(DATA EXTRACT):
Segment Open

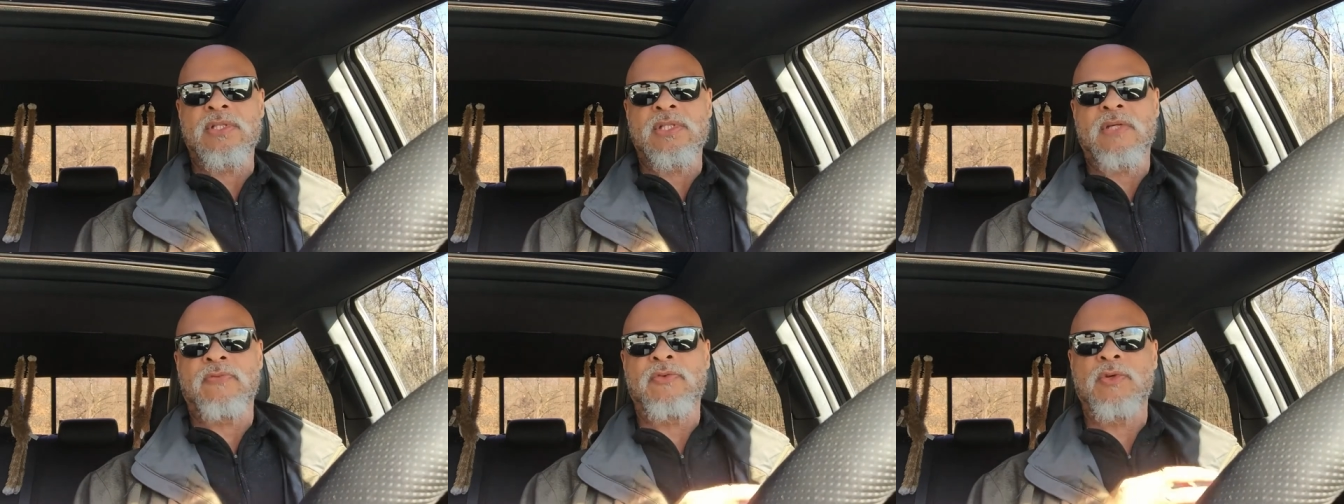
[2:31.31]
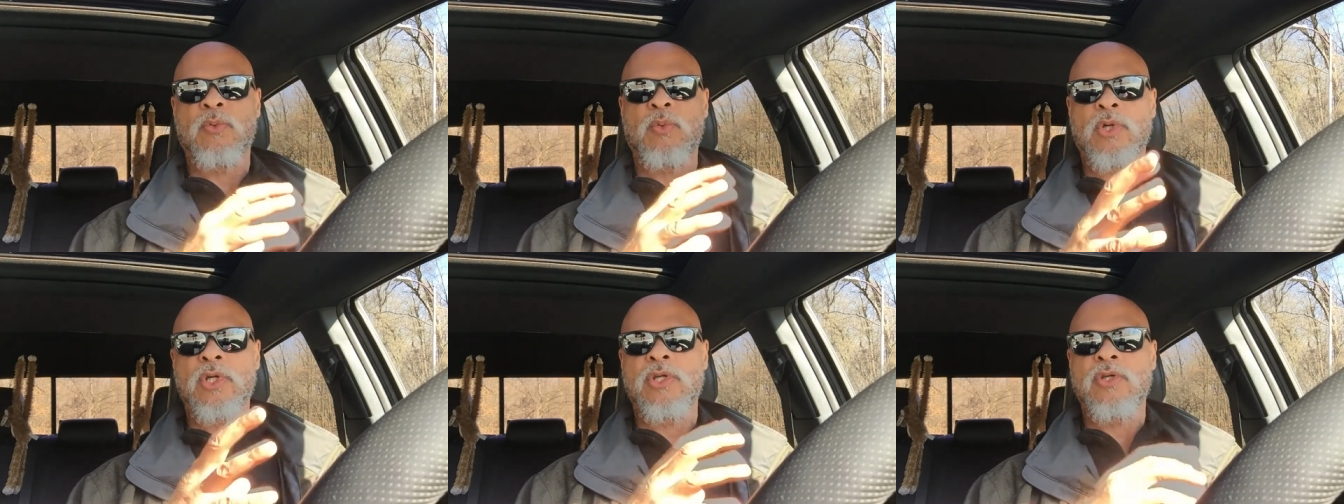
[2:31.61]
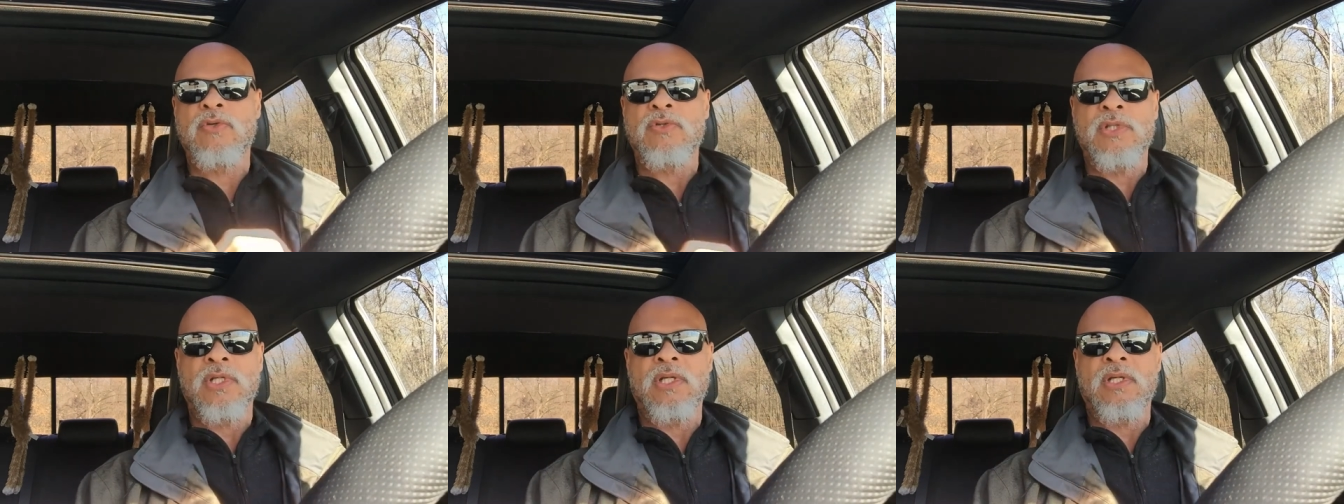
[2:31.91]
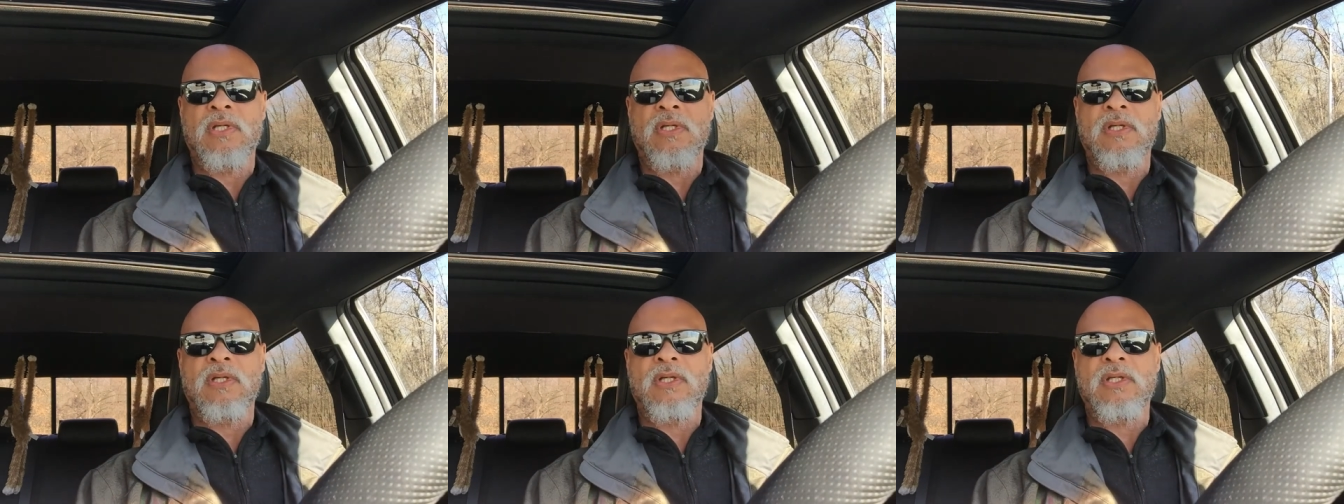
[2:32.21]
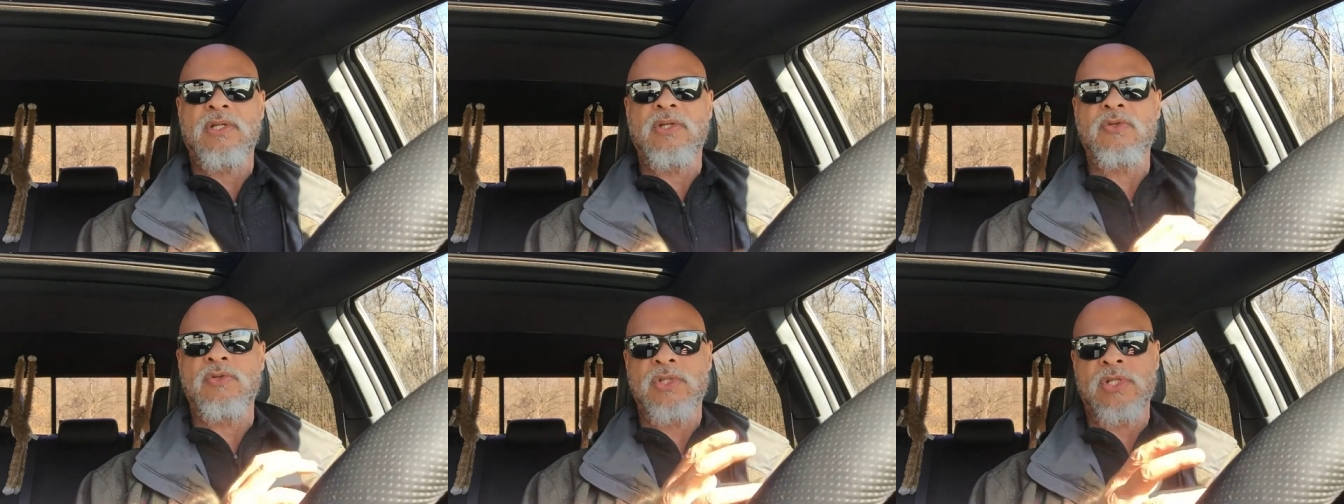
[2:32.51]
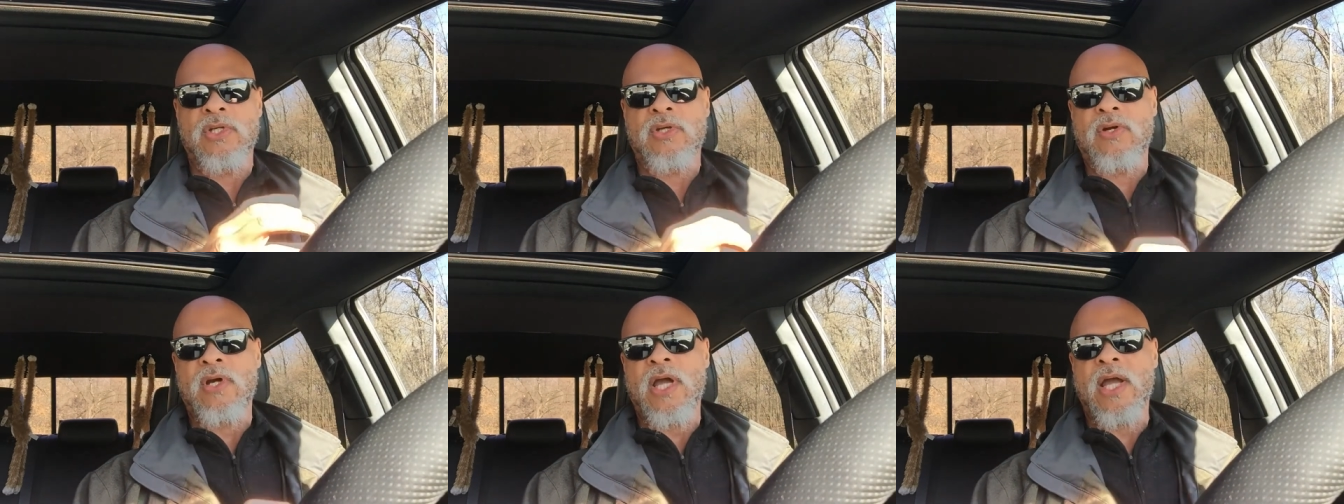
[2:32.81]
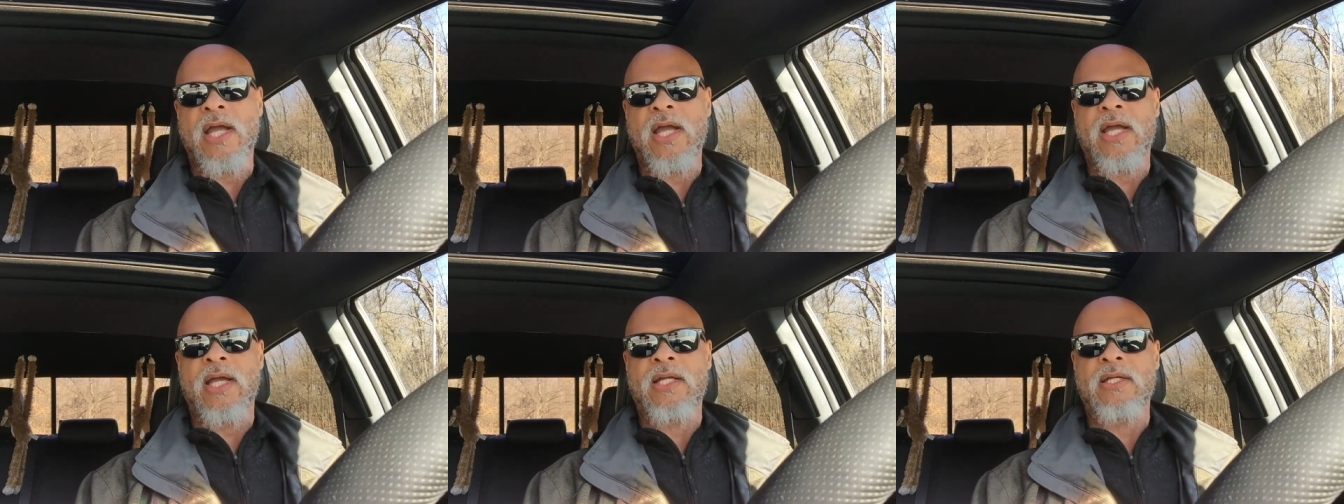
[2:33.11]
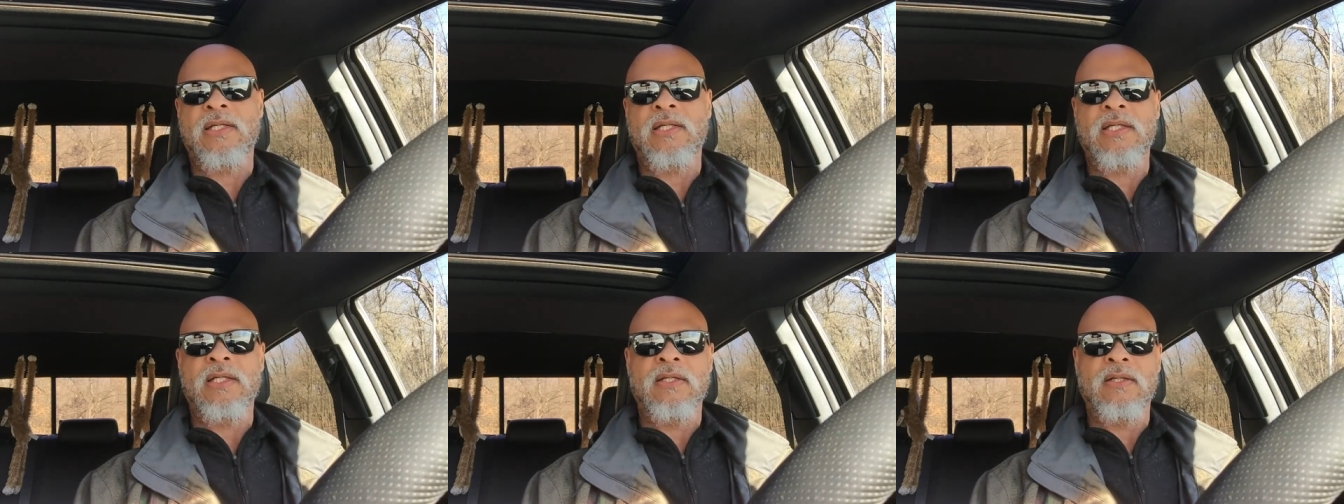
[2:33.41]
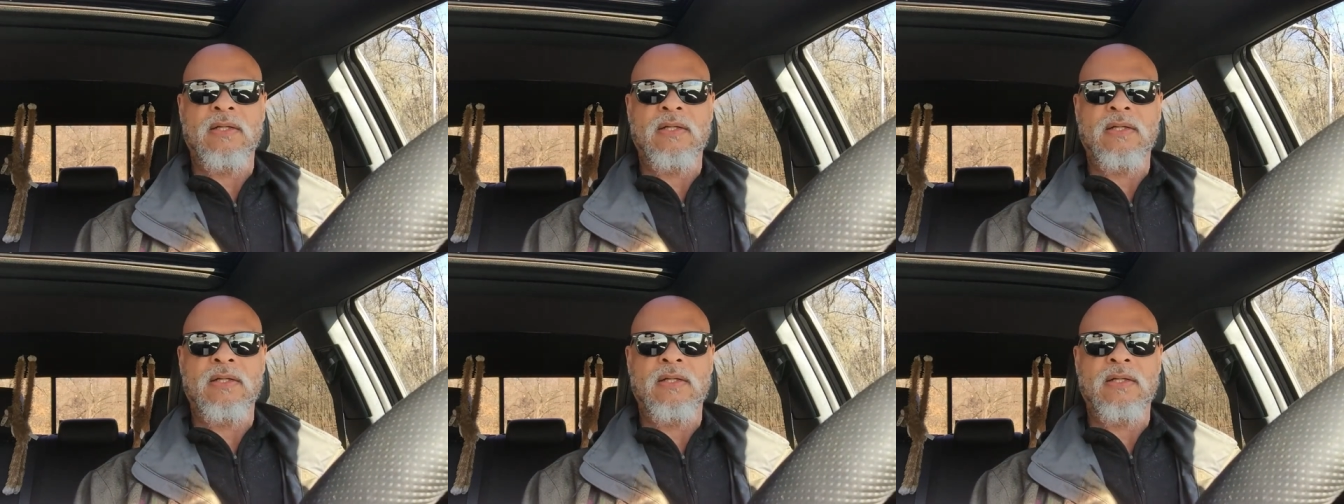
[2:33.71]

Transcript: as if you were using your hand,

Segment Closed

Only the pictures are to be left out, and all of the data must otherwise be transcribed exactly.

[2:31.31]
[2:31.61]
[2:31.91]
[2:32.21]
[2:32.51]
[2:32.81]
[2:33.11]
[2:33.41]
[2:33.71]

Transcript: as if you were using your hand,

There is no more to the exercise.